Notification of new incident. Failure and Delay of Print and Scan Jobs : EU
Incident Report for uniFLOW Online
Postmortem

User Impact 

Users were unable to release print jobs on the device. The job could be seen but on release this would timeout. Scanning was also impacted with documents scanned not reaching the selected destination. 

Scope of Impact 

Europe (EU) Deployment 

Incident Start Date and Time 

August 12, 2024, 7:25 UTC 

Incident End Date and Time 

August 12, 2024, 8:50 UTC 

Root Cause 

uniFLOW Online worker roles reached an operational limit resulting in requests being queued waiting for resources. The operational limit was the result of an architectural migration made a week earlier.  

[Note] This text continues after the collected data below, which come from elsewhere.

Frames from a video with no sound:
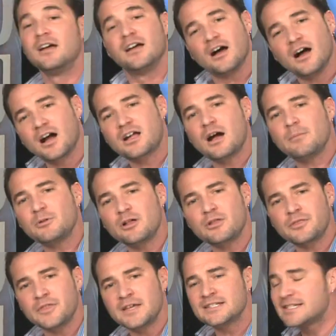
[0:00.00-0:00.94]
A couple other
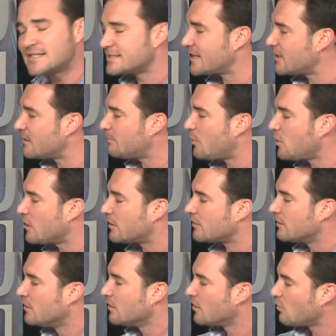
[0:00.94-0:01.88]
things that set it
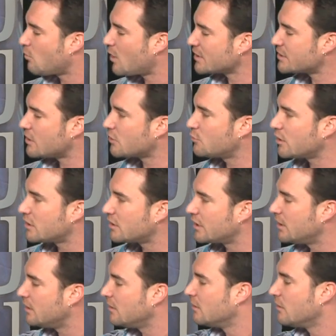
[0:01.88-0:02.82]
apart. Watch how
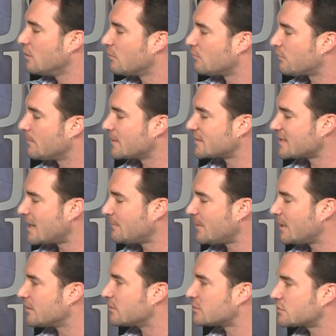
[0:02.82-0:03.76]
quickly from the time
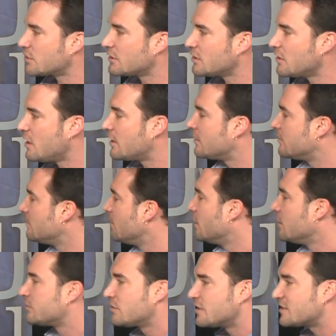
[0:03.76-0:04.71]
I turn it on
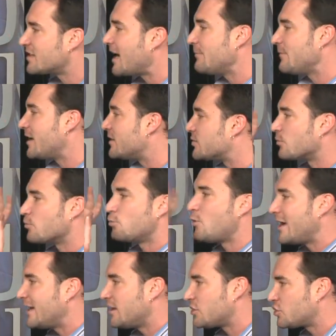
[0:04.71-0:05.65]
to the time that it's
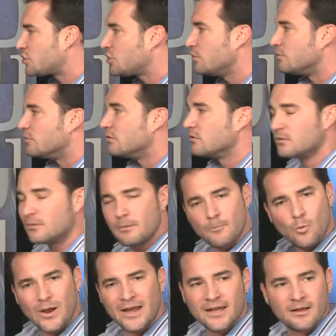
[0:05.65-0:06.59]
ready to shoot.
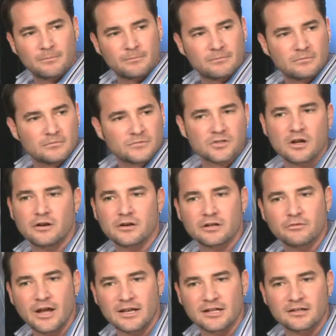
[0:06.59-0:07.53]
Wham! It's already
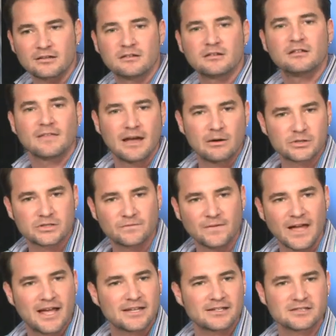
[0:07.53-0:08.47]
ready. That was
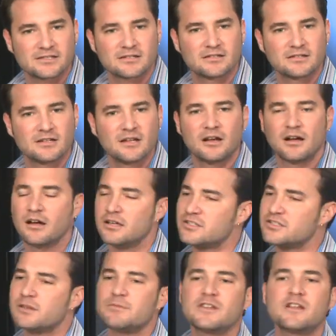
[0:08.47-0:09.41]
fast. Uh,
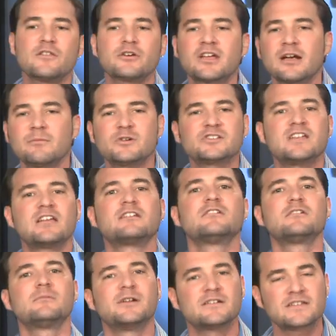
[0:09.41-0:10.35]
some of the other cameras take a
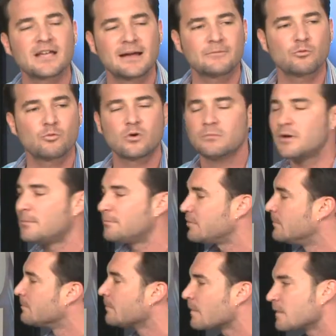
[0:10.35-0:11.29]
little bit of time to warm
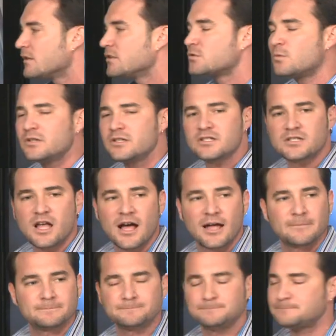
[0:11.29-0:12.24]
up. This one does
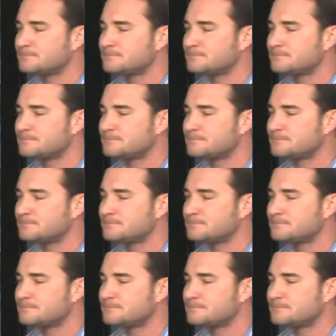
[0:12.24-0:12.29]
not.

Following Microsoft EOL directives, we had scheduled maintenance to move to new architecture as part of standard azure component lifecycle. This was completed a week earlier and tested without issue and continued in production for the next week (starting 5th August). This migration did not carry across a specific scaling limit previously set and was not identified during our testing and validation. The new value was below uniFLOW Online required operational limits. 

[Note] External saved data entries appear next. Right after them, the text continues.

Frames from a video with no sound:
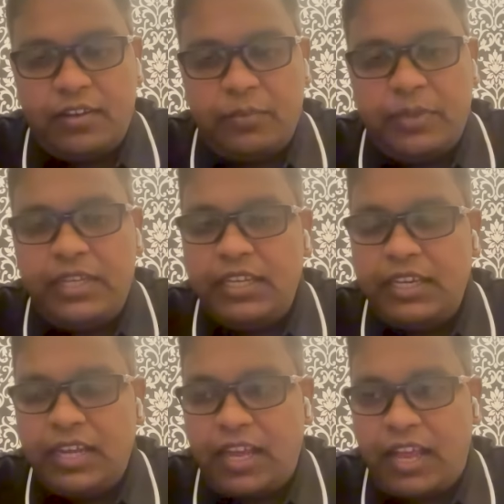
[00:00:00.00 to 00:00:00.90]

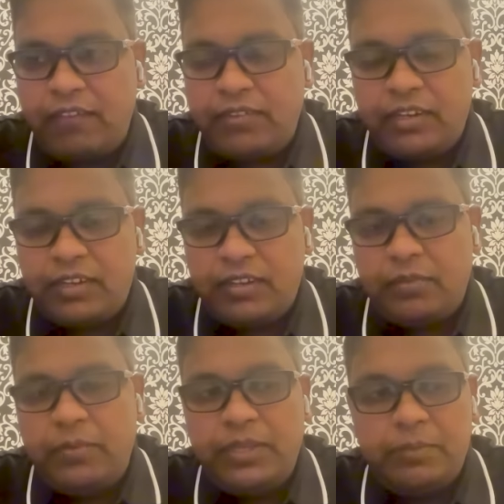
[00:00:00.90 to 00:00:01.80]
we have
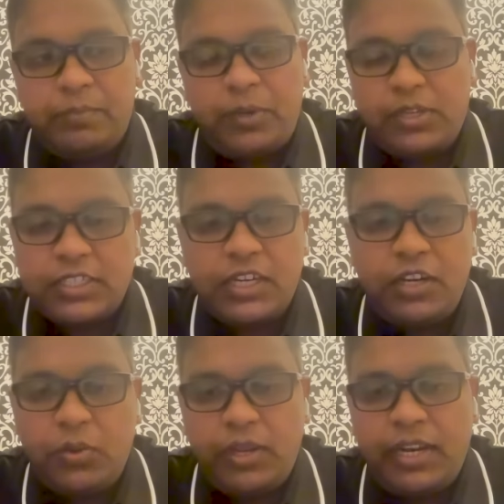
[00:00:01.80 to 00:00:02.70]
we potentially
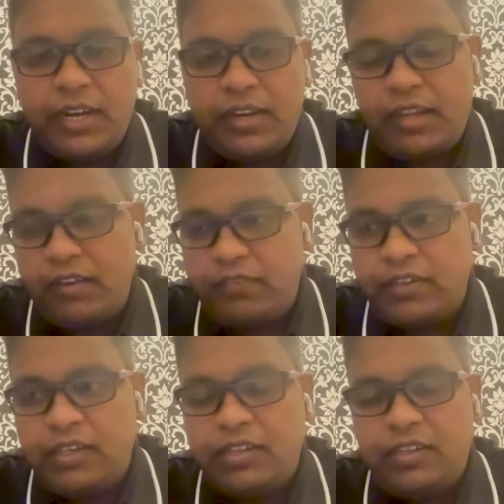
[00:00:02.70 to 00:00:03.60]
looking at an
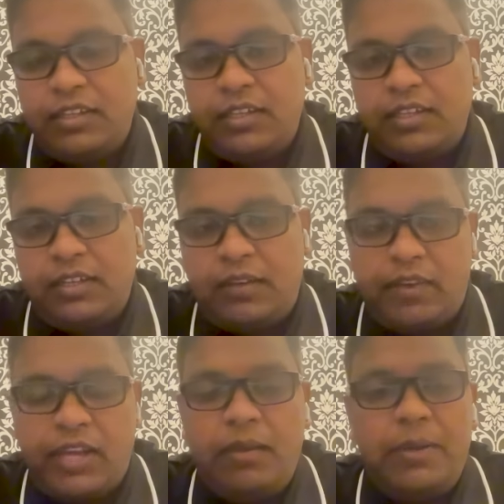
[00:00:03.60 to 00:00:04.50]
alpha
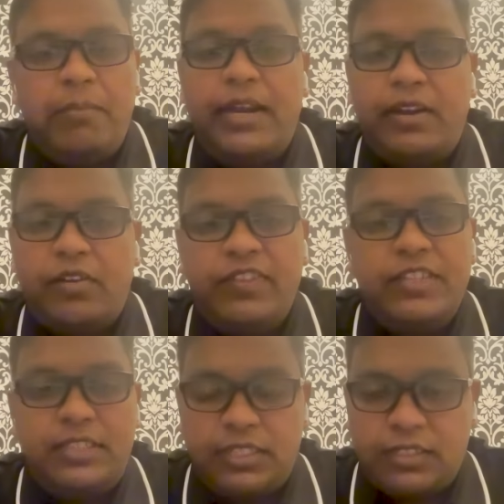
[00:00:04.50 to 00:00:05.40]
available by end of
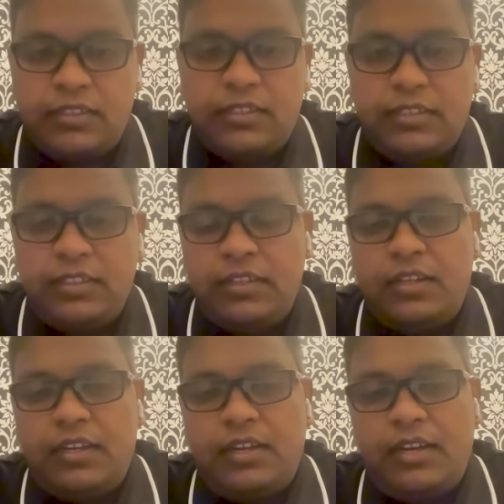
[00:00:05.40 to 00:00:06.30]
this year,
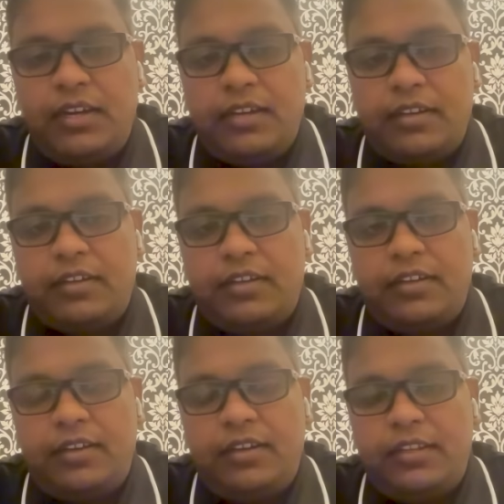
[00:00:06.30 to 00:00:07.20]
and
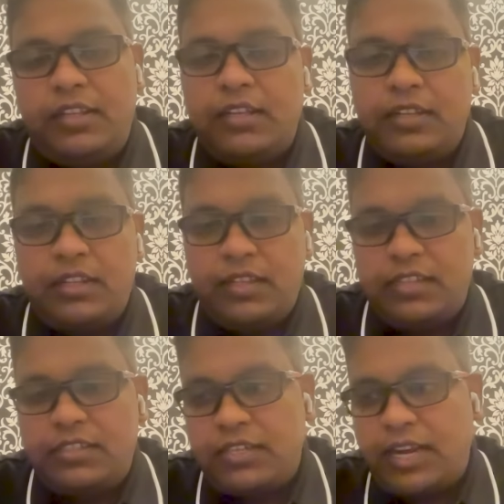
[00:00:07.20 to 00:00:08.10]

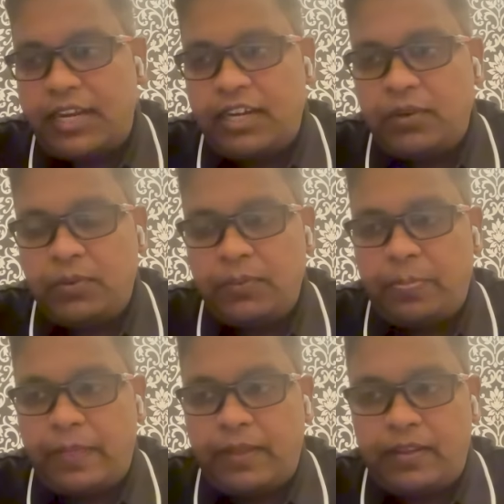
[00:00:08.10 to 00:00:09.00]
that's right now
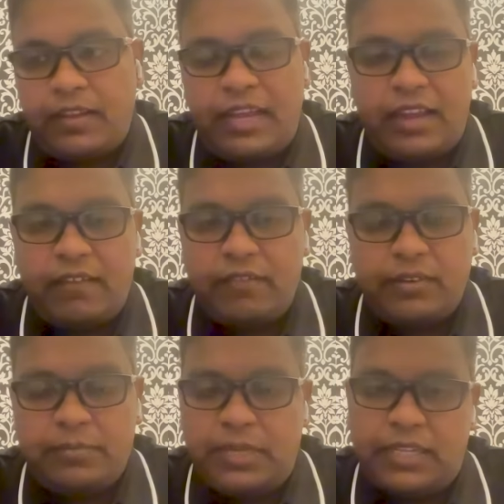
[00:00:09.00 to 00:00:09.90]
have
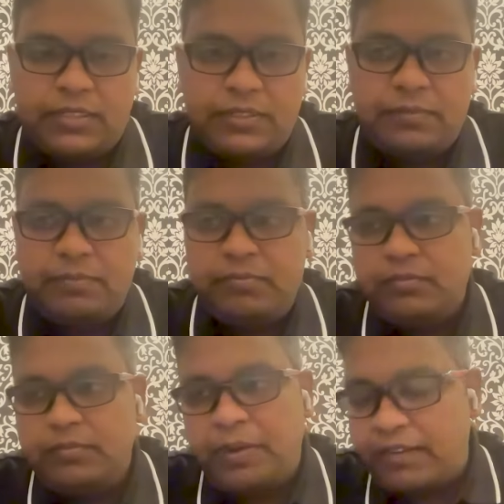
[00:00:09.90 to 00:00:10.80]
like
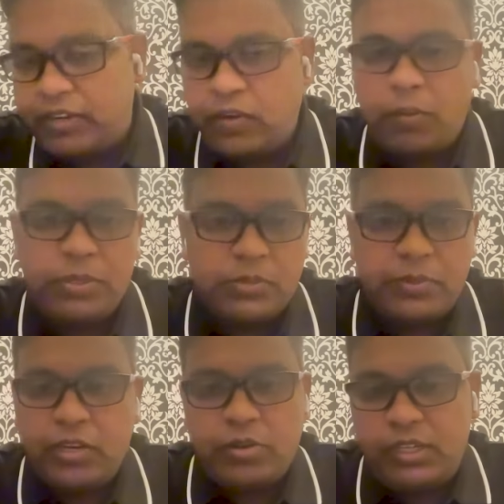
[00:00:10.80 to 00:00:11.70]
private lobbies
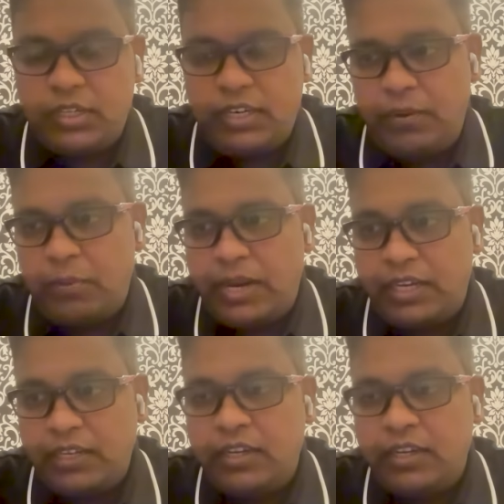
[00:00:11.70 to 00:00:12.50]
where you can invite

On the 12th we saw a very high load as many people in Europe returned to work from summer holidays. The summer holiday period was the reason this was not seen in the week of the 5th as the load was much lower. 

How did we respond 

8:02 UTC: Support and Operations teams members collaborated on validation and remediation actions. 

8:23 UTC: Operations team raise a public status page. Resources supporting the worker roles were over provisioned to quickly work through the queued request and return the system to normal operation.  

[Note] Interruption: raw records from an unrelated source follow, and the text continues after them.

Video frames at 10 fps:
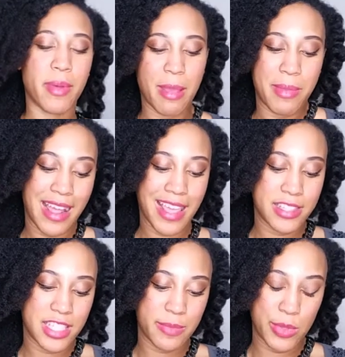But I mean, I
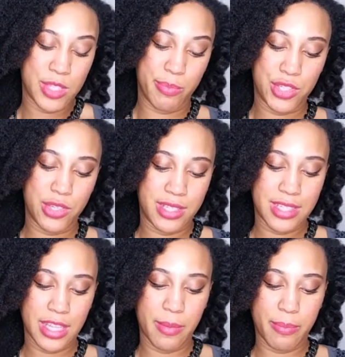guess it's supposed to put you to
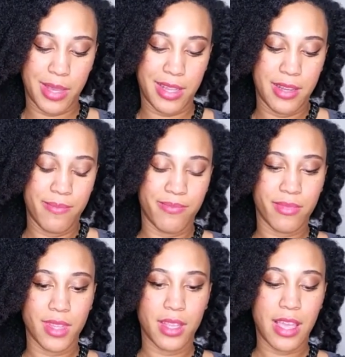sleep, but
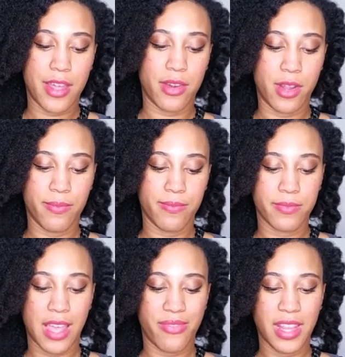I don't know.
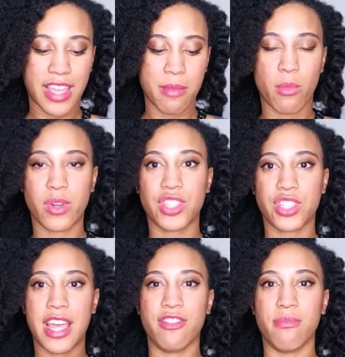I feel like it more
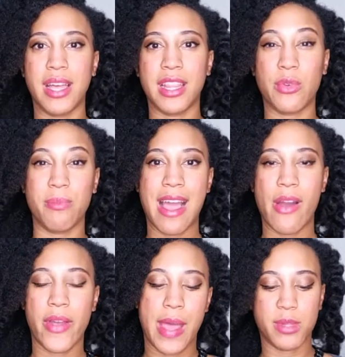just kind of mellowed me
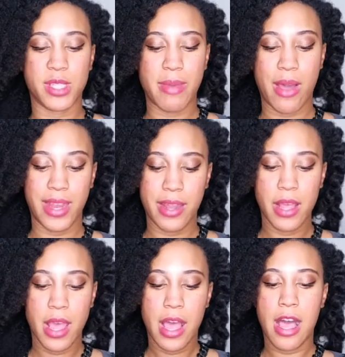out and that was about
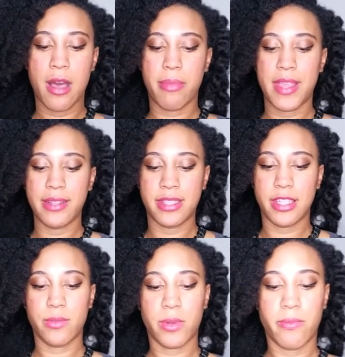it. But that's
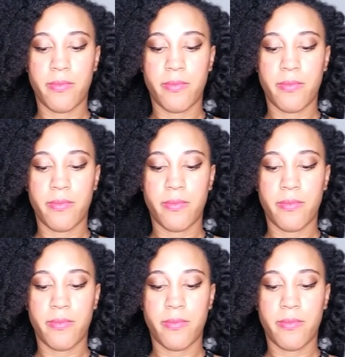this one.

8:50 UTC: On full-service recovery the operational limits were re-established. 

Next Steps 

We apologize for the impact on affected customers. We are continuously taking steps to improve the uniFLOW Online Platform and our processes to help ensure such incidents do not occur in the future. In this case, this includes (but is not limited to): 

  • We have reviewed this incident across the global operations team and key management members. 

  • Monitoring and alerting improvements have been identified and scheduled for implementation.

Posted Aug 14, 2024 - 07:03 UTC

Resolved
Hello Everyone,

Update: Incident Resolved.

Date/Time: August 12th, 8:50 am UTC">

Printing and Scanning has returned to normal.

We will review the findings and collected information from this incident to further improve our online services. There will be a postmortem published within 10 business days once a thorough investigation has been completed.

Preliminary finding:
The scaling of resources within the EU deployment was prematurely stopped resulting is a large number of jobs queueing waiting to be processed. Immediate mitigation actions were started, to meet the job demand and process the backlog quickly.

We are sorry for the inconvenience this has caused.

Kind Regards
Online Operations Team
Posted Aug 12, 2024 - 08:52 UTC
Investigating
Incident details:
Our telemetry and customer field reports have confirmed extended delays, or failure with print and scan jobs.

Start Time:
6:00 am Monday the 12th (UTC)

Incident Scope: 
All tenants on the Europe (EU) Deployment.

Description:
Print jobs and scan jobs are not processing, you can see them on the device UI but the release process fails.
This is being treated with the highest priority but the NT-ware Operations Team.

Next Update:
The next update will be in 30 minutes
Posted Aug 12, 2024 - 08:23 UTC
This incident affected: EU Deployment (Printing, Scanning).